Fix Your Liver, Fix Insulin Resistance (Without Cutting Carbs)
Why It Matters
These practical, low‑cost strategies offer ways to improve insulin sensitivity and glycemic control without strict carb cutting, with implications for preventing or managing type 2 diabetes and fatty liver disease. Implementing exercise timing and post‑workout nutrition changes could yield outsized metabolic benefits for at‑risk populations.
Summary
The video argues that improving liver health is a fast route to reversing insulin resistance, noting strong overlap between non‑alcoholic fatty liver disease and metabolic dysfunction and recommending interventions such as milk thistle, regular exercise, reduced alcohol, and higher omega‑3 intake.
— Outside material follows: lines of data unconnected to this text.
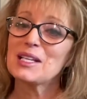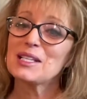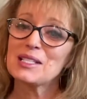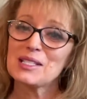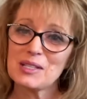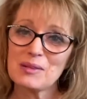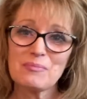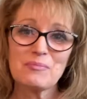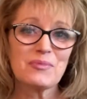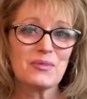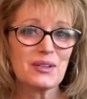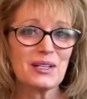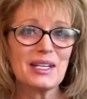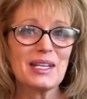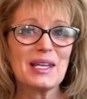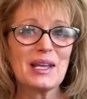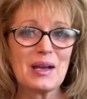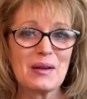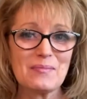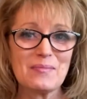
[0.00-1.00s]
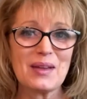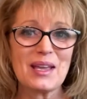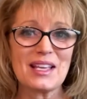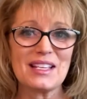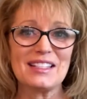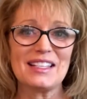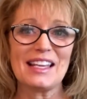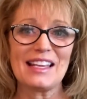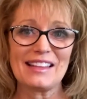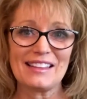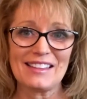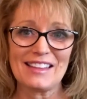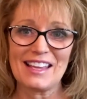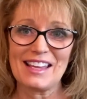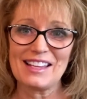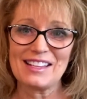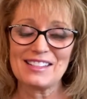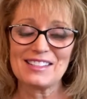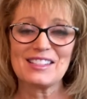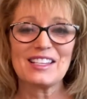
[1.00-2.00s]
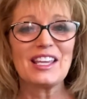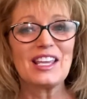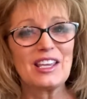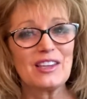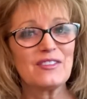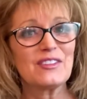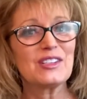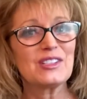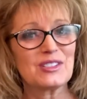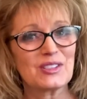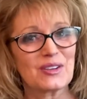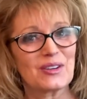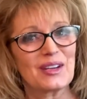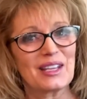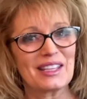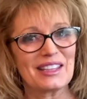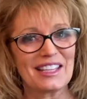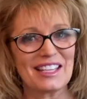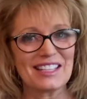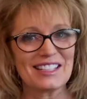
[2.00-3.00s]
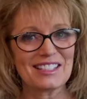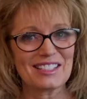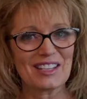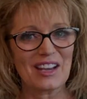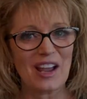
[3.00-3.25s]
some pretty amazing things even during theseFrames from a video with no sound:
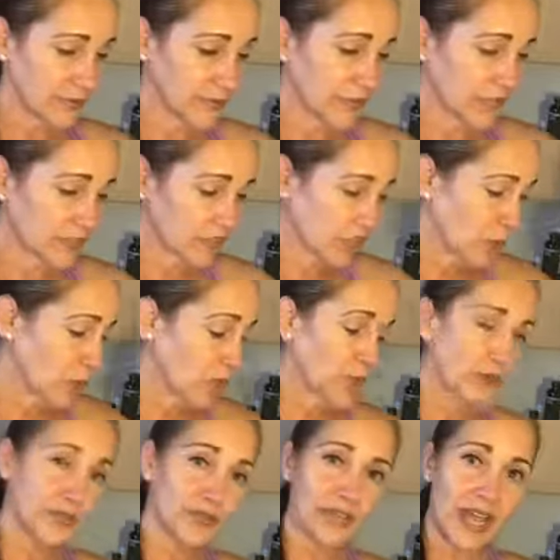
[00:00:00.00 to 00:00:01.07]
Someone
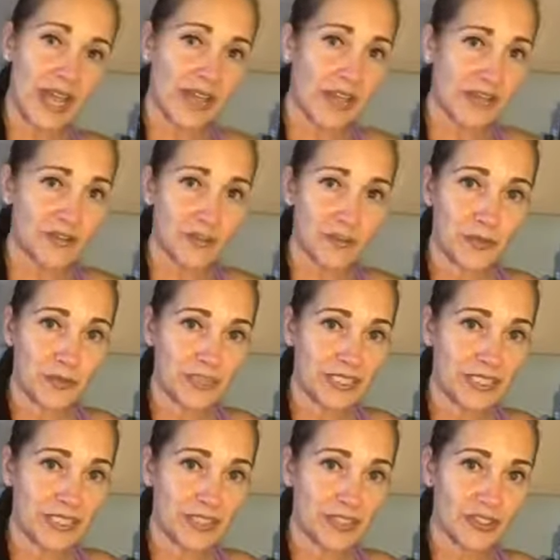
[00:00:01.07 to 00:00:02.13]
who's not comfortable in the
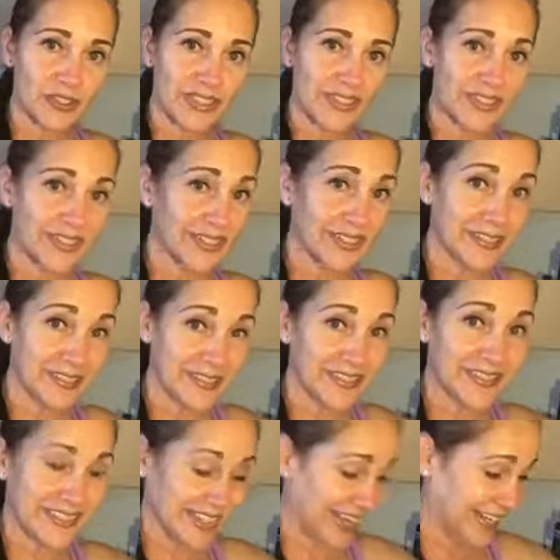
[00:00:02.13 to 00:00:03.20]
kitchen,
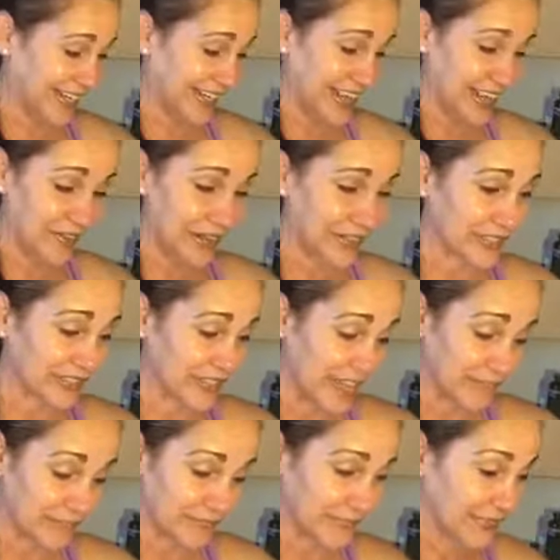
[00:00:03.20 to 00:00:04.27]
it's not going to have a hard
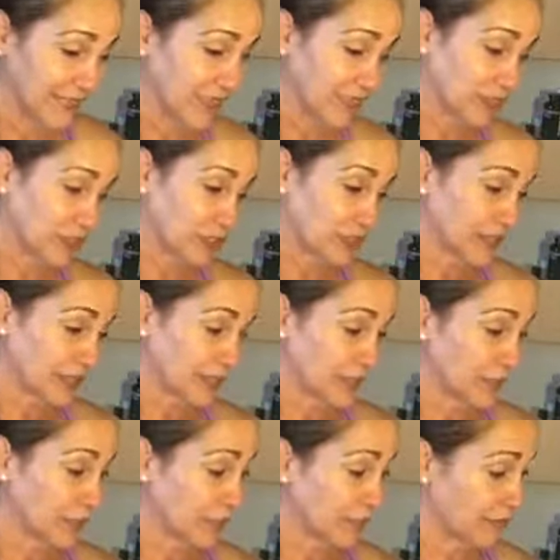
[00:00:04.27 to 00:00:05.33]
time doing this.
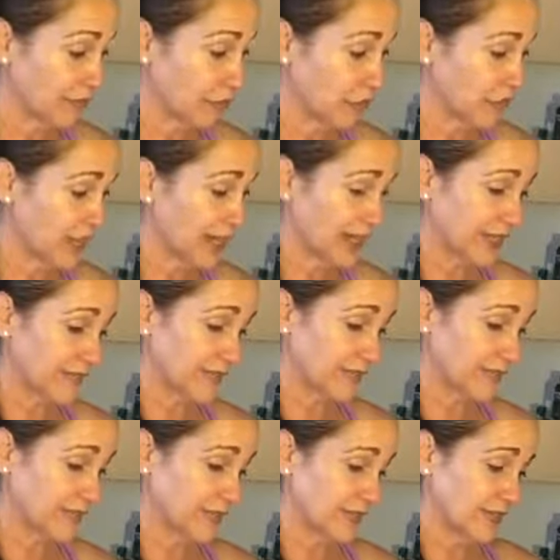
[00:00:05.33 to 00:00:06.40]
I'm putting 4 eggs.
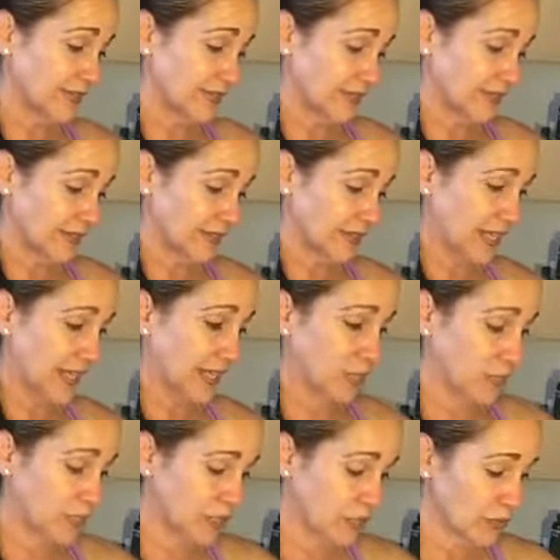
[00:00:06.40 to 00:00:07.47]
Okay,
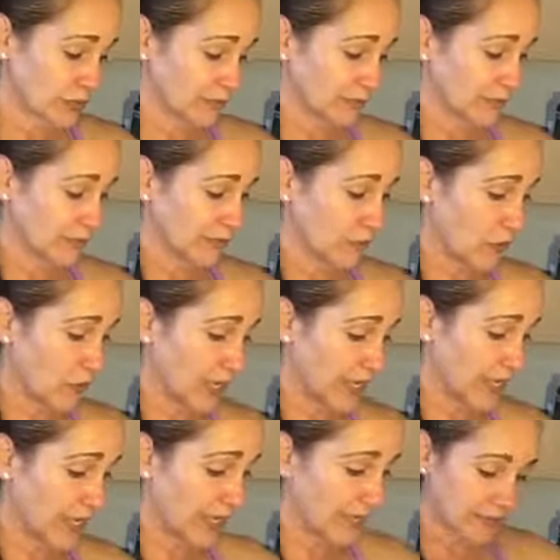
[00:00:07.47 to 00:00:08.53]
woo! 4
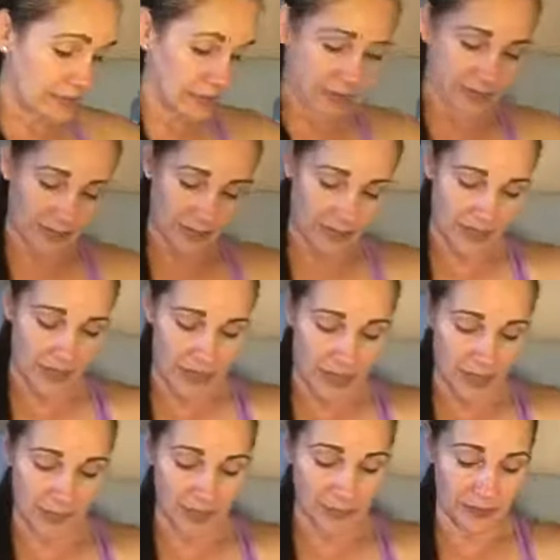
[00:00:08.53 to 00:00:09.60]
eggs.
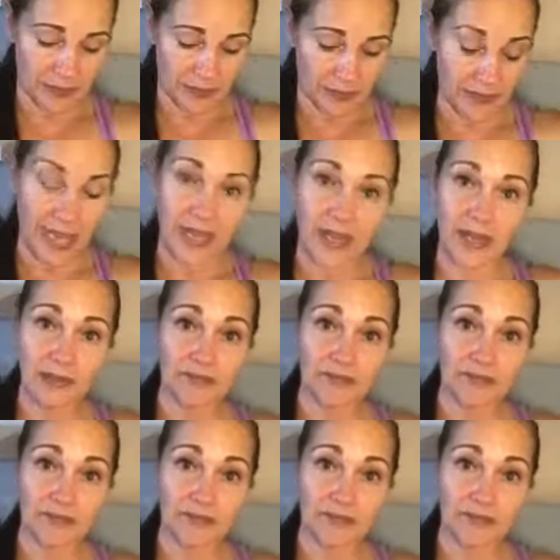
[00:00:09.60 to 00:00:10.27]
I'm going to mix that up.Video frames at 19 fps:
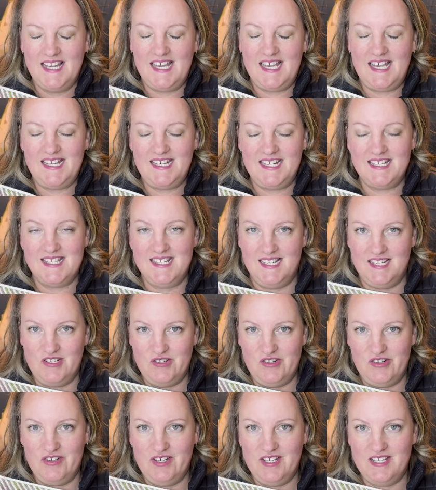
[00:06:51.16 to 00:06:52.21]
it is
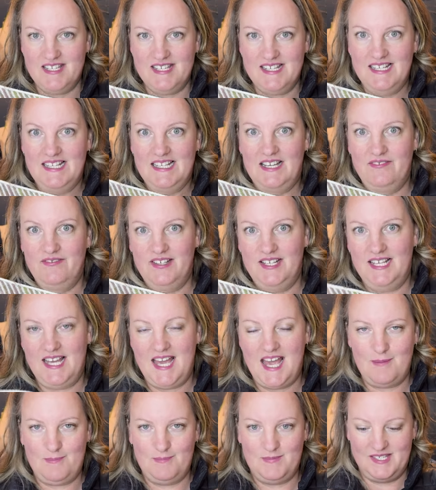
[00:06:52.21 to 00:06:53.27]
luxurious. Lovely,
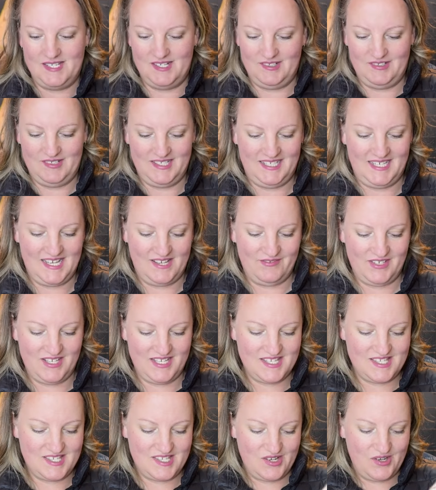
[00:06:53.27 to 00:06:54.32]
absolutely lovely.
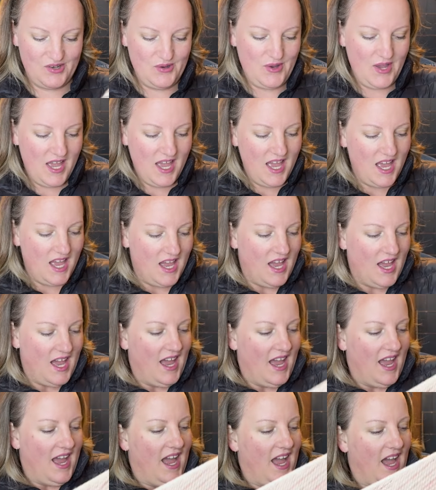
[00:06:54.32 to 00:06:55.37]
So
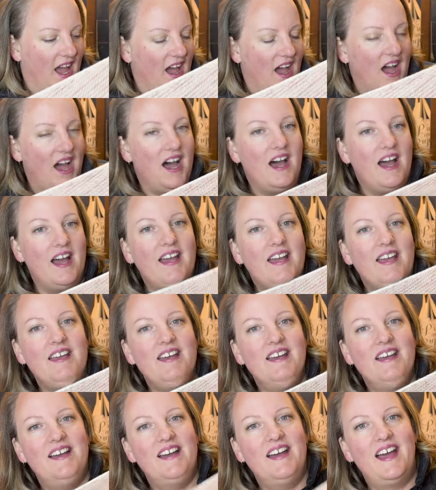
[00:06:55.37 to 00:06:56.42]
I
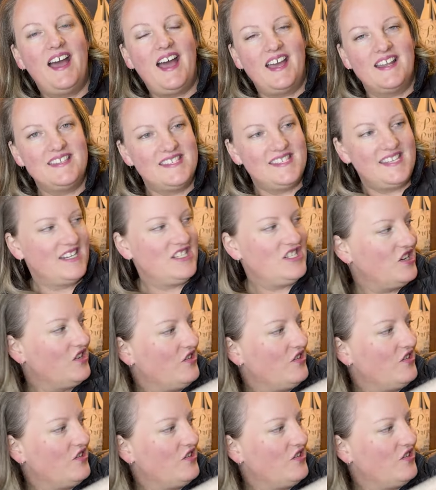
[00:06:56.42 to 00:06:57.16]
had such a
It highlights new evidence that fasted exercise—even during a calorie surplus—can prevent weight gain and boost markers tied to glucose uptake (GLUT4, AMPK, CD36). Crucially, the presenter advises post‑workout nutrition strategy: consume protein immediately but delay carbohydrate intake 30–60 minutes to preserve exercise‑induced improvements in insulin sensitivity. Additional tactics include eating cooled (retrograded) starches to lower glycemic impact and using spices like turmeric and ginger, which animal and early human studies suggest may improve glucose and lipid metabolism.